▸ Description of the task: Beginning with the line containing "(6.00 s to 7.00 s)" and ending at the last line of the records, transcribe each line exactly. Do not include pictures.

[Excerpts from a dataset]
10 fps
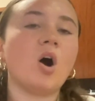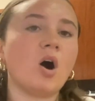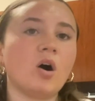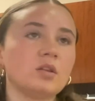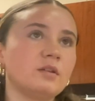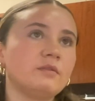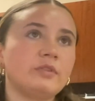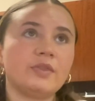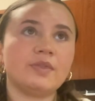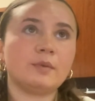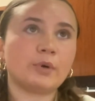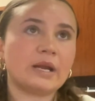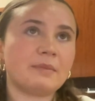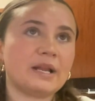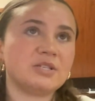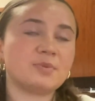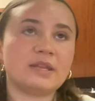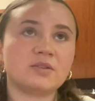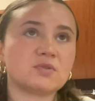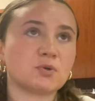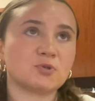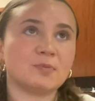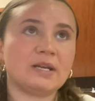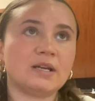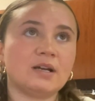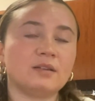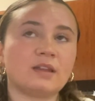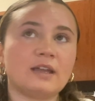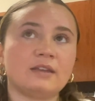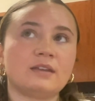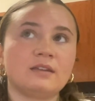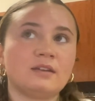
all of the brand management and the social media like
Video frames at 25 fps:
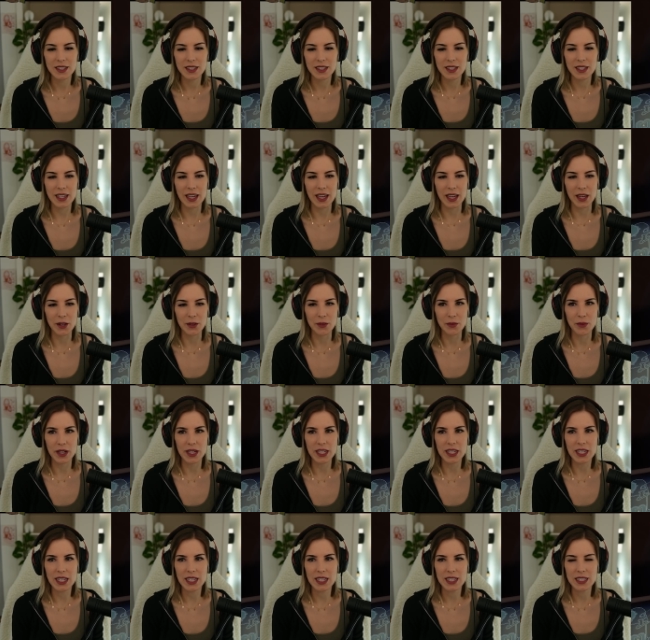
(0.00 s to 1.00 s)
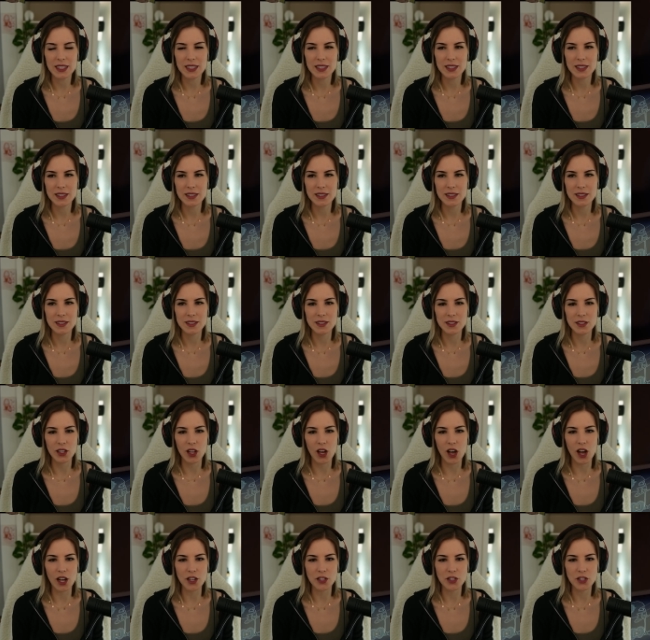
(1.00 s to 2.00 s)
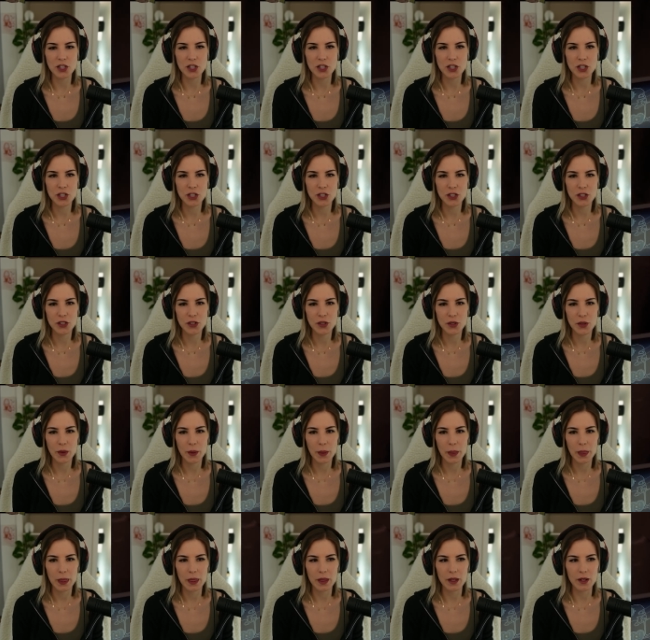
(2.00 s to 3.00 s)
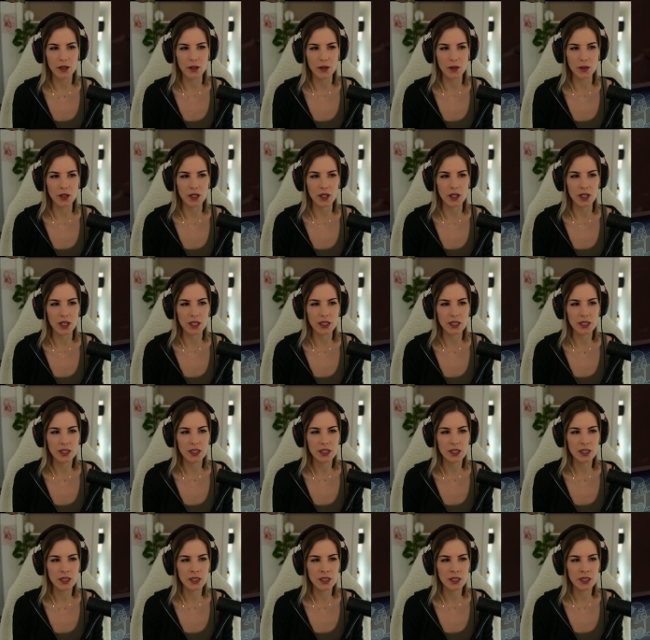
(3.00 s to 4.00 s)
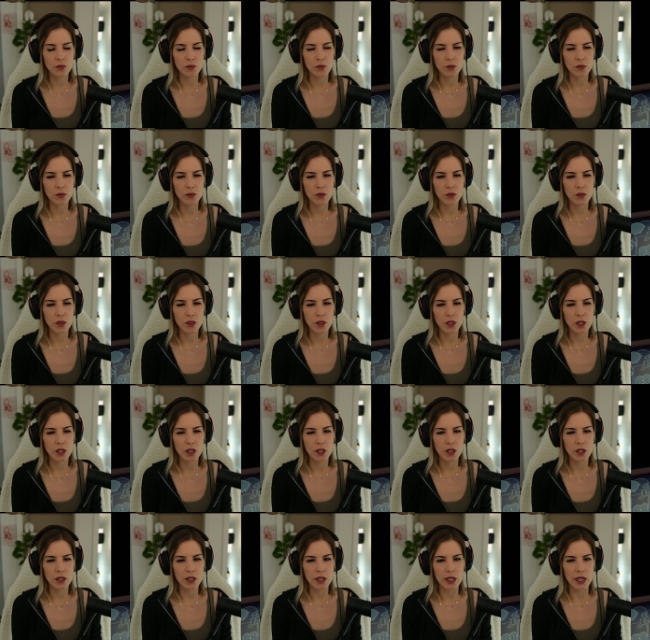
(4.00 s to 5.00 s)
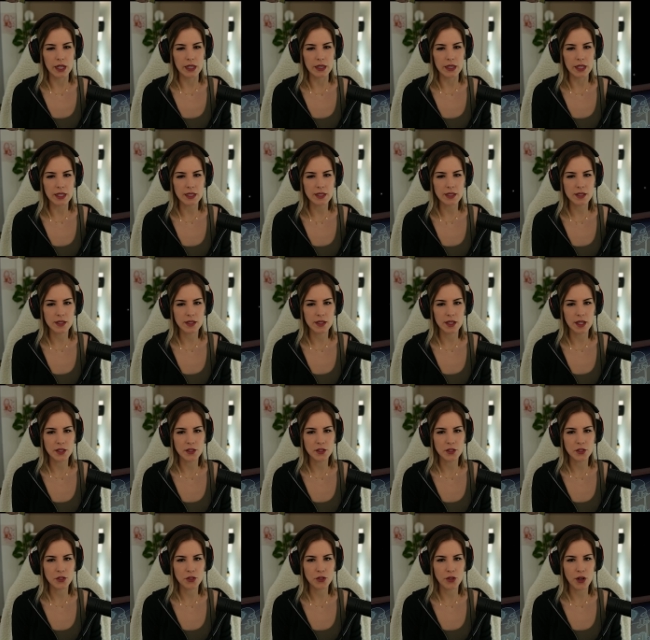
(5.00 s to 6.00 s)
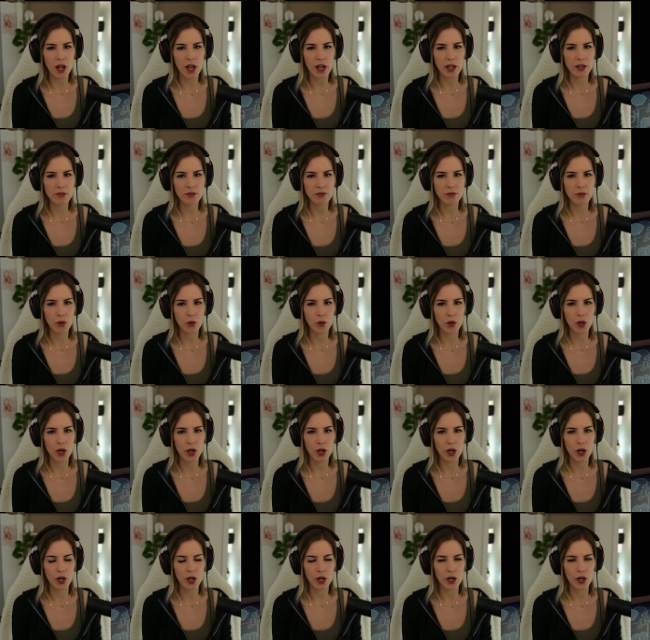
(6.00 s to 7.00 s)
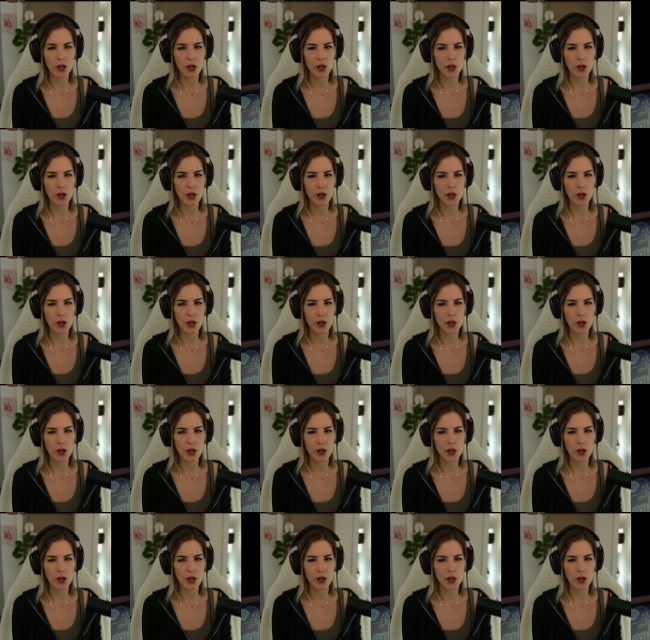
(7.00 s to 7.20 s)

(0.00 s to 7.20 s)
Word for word: Okay, ready? Launch. Oh god. Okay, let's let's try for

▸ Exercise output:
(6.00 s to 7.00 s)
(7.00 s to 7.20 s)

(0.00 s to 7.20 s)
Word for word: Okay, ready? Launch. Oh god. Okay, let's let's try for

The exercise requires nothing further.